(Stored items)
⁂

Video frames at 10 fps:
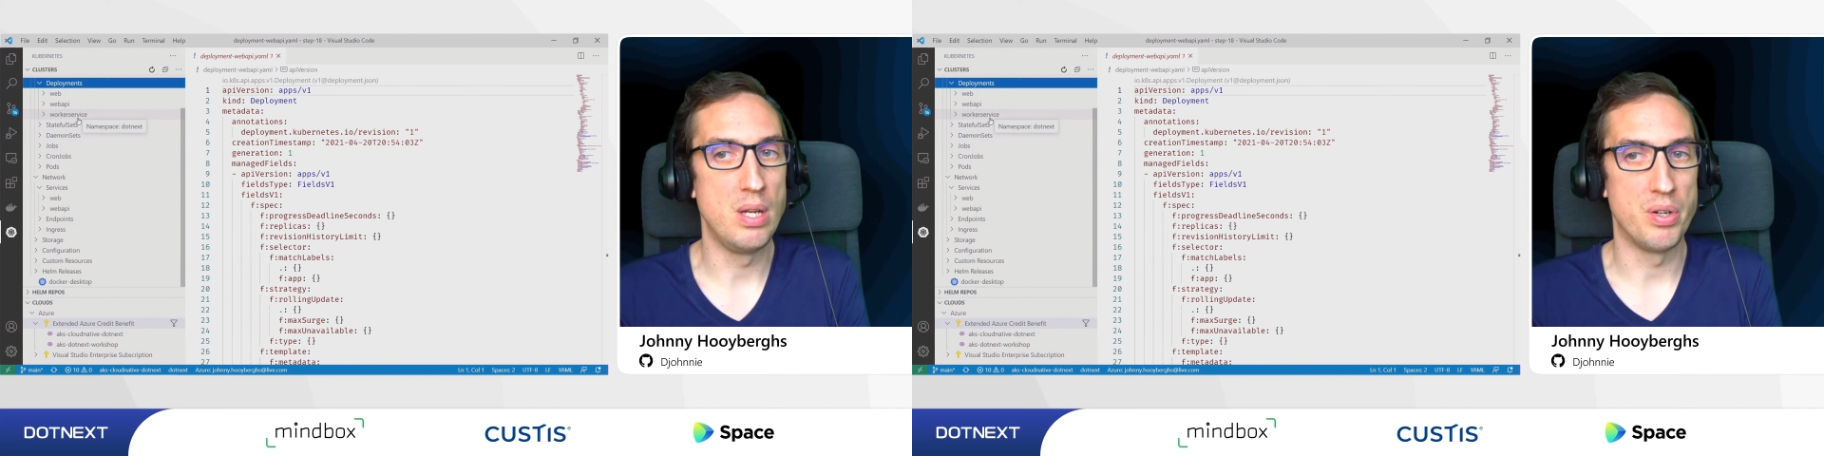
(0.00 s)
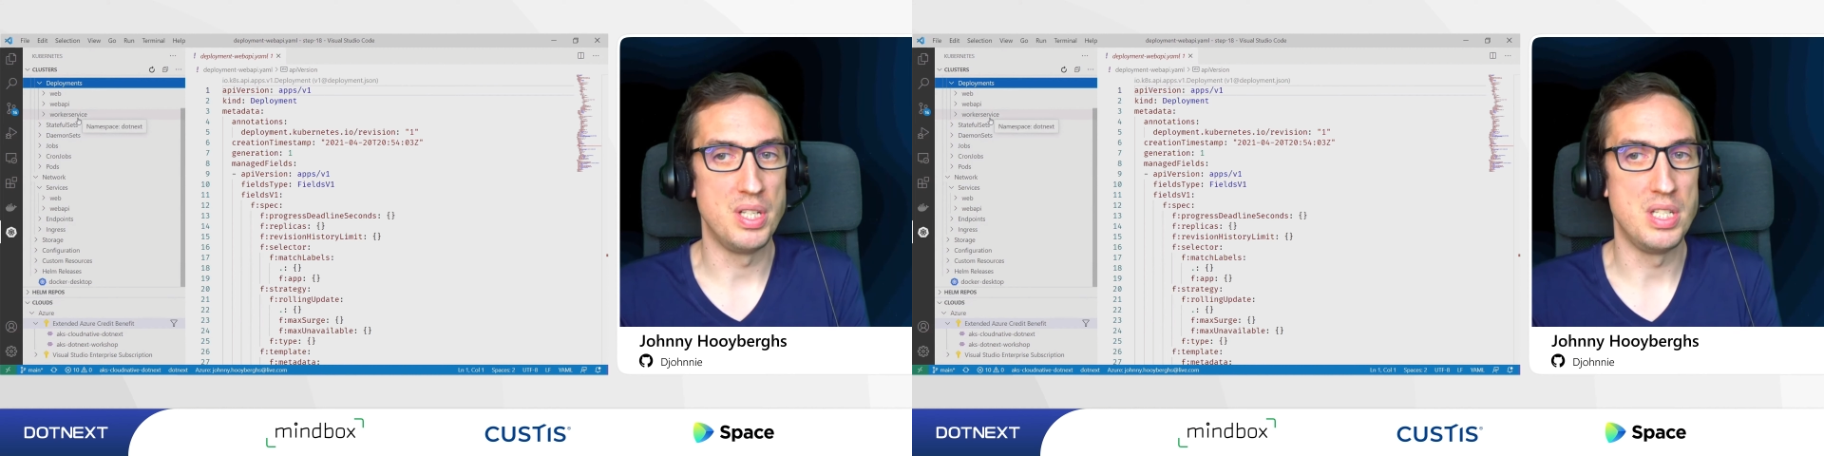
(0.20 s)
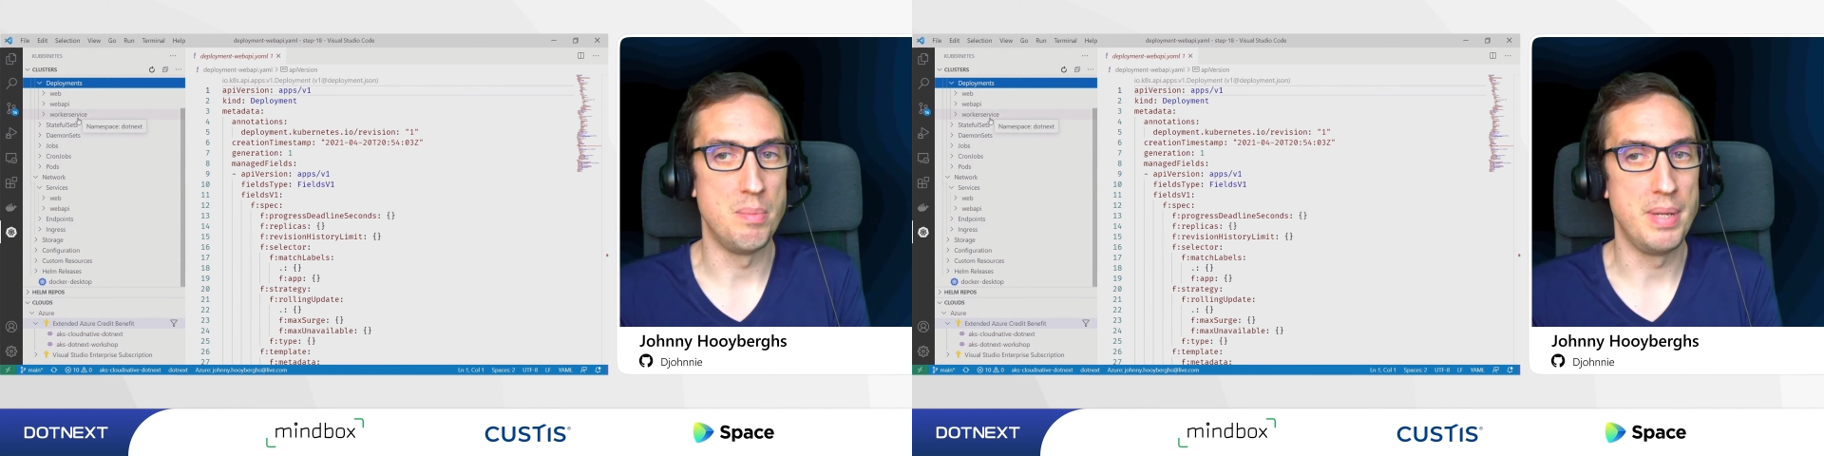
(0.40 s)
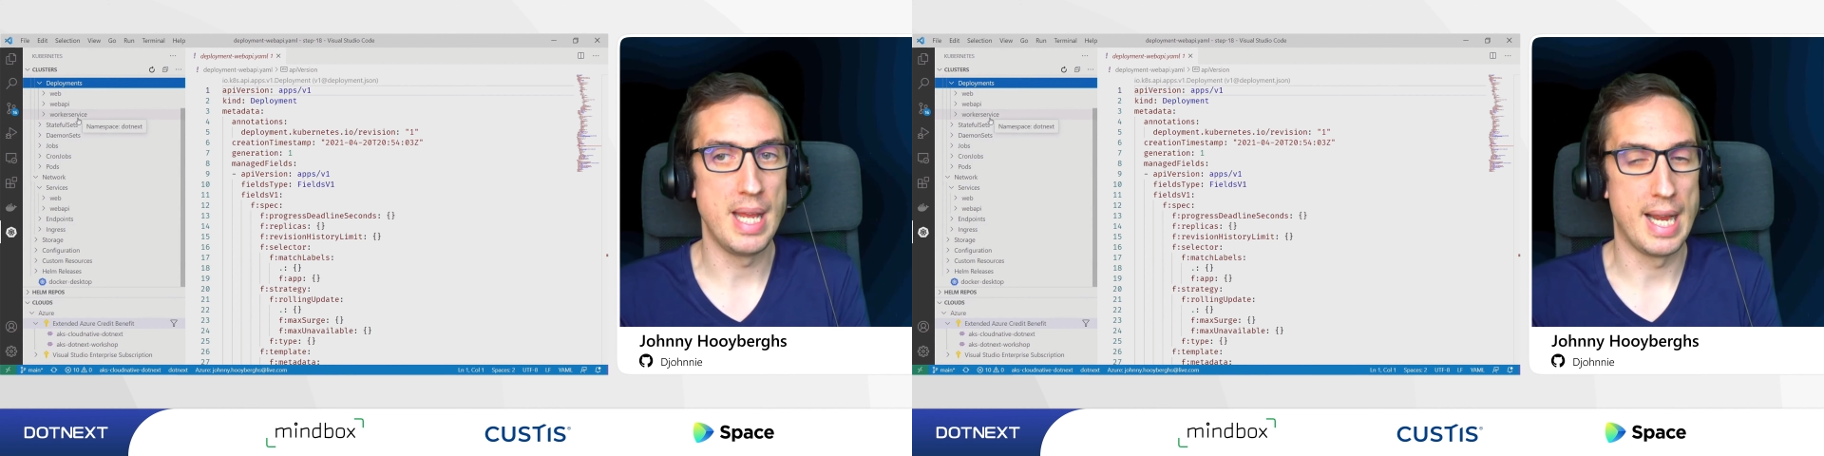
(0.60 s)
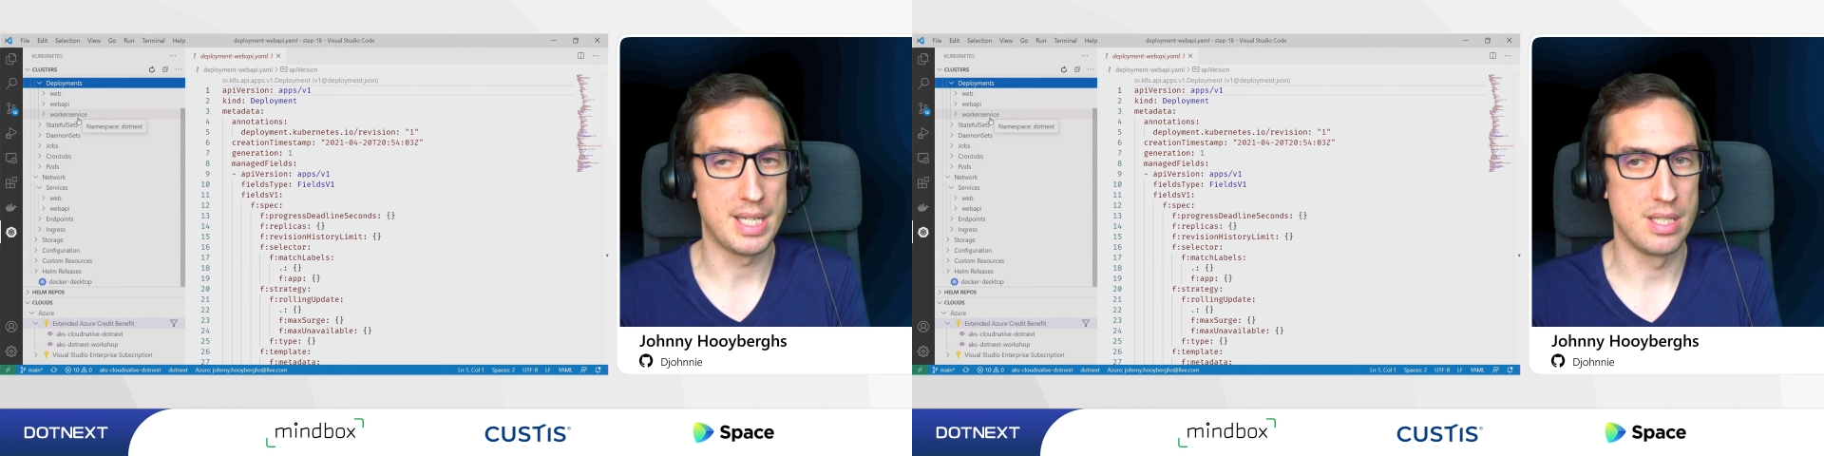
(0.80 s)
or TCP
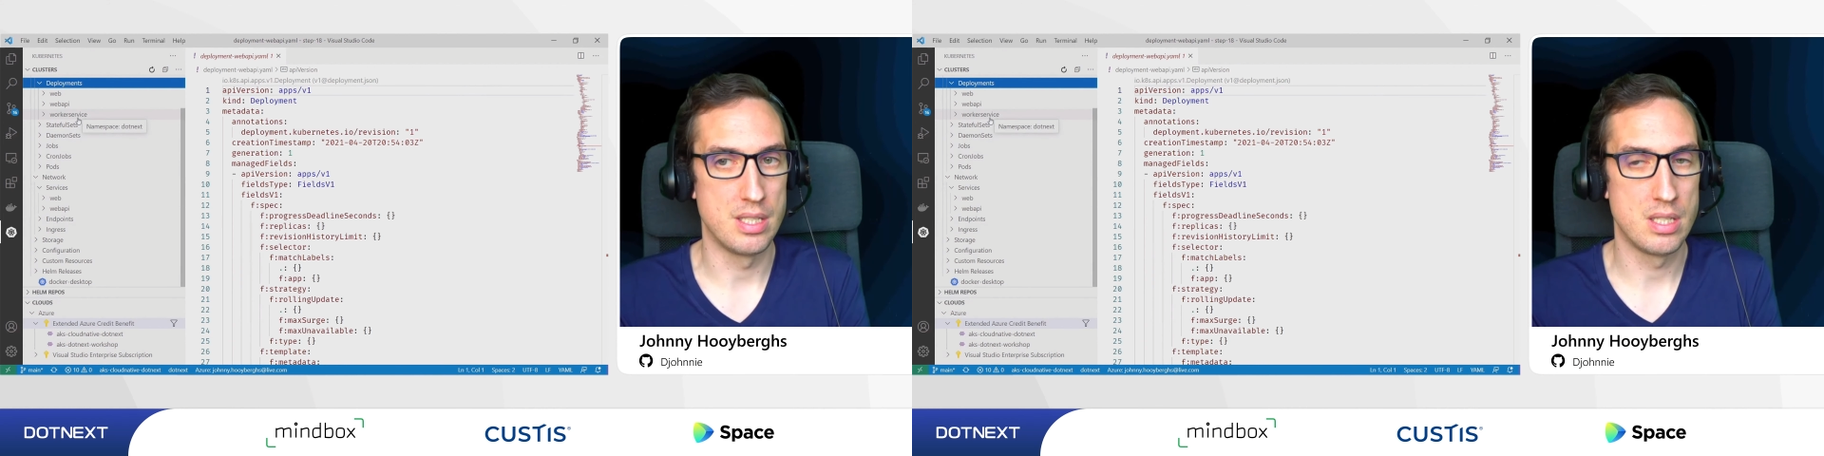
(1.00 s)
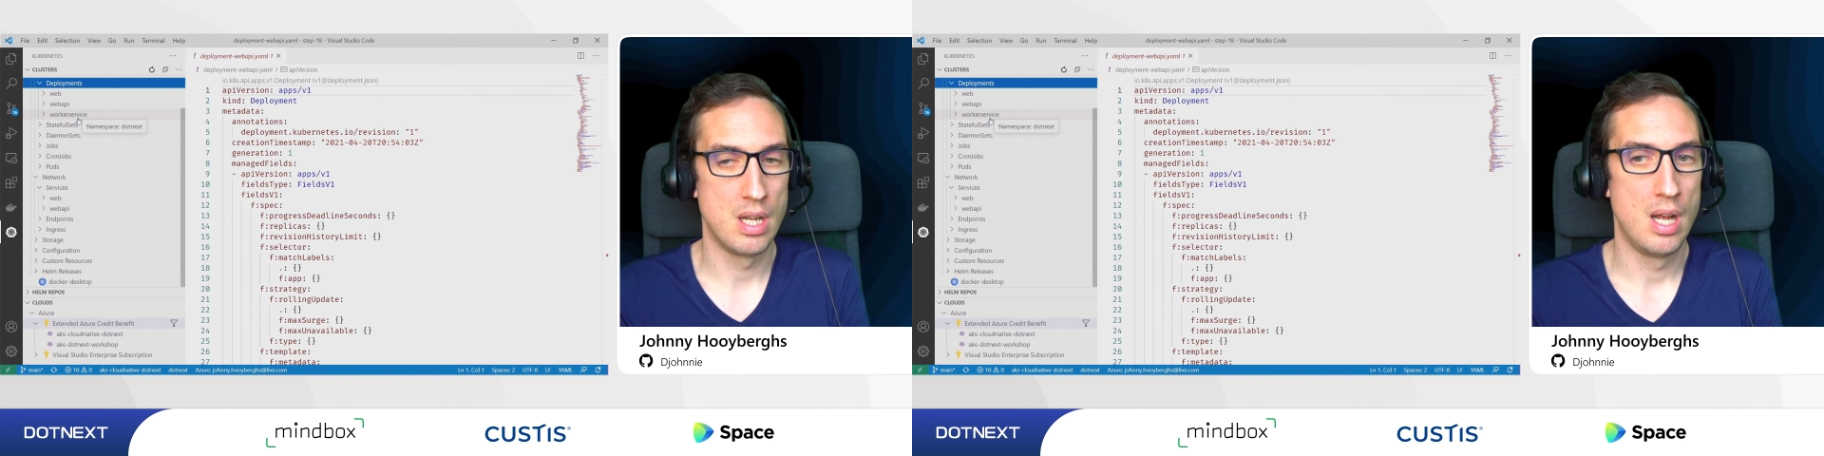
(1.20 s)
access.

⁂

WORK REQUIRED: Return each of the lines exactly as they appear above, with no images.

RESPONSE FOR THIS EXERCISE:
Video frames at 10 fps:
(0.00 s)
(0.20 s)
(0.40 s)
(0.60 s)
(0.80 s)
or TCP
(1.00 s)
(1.20 s)
access.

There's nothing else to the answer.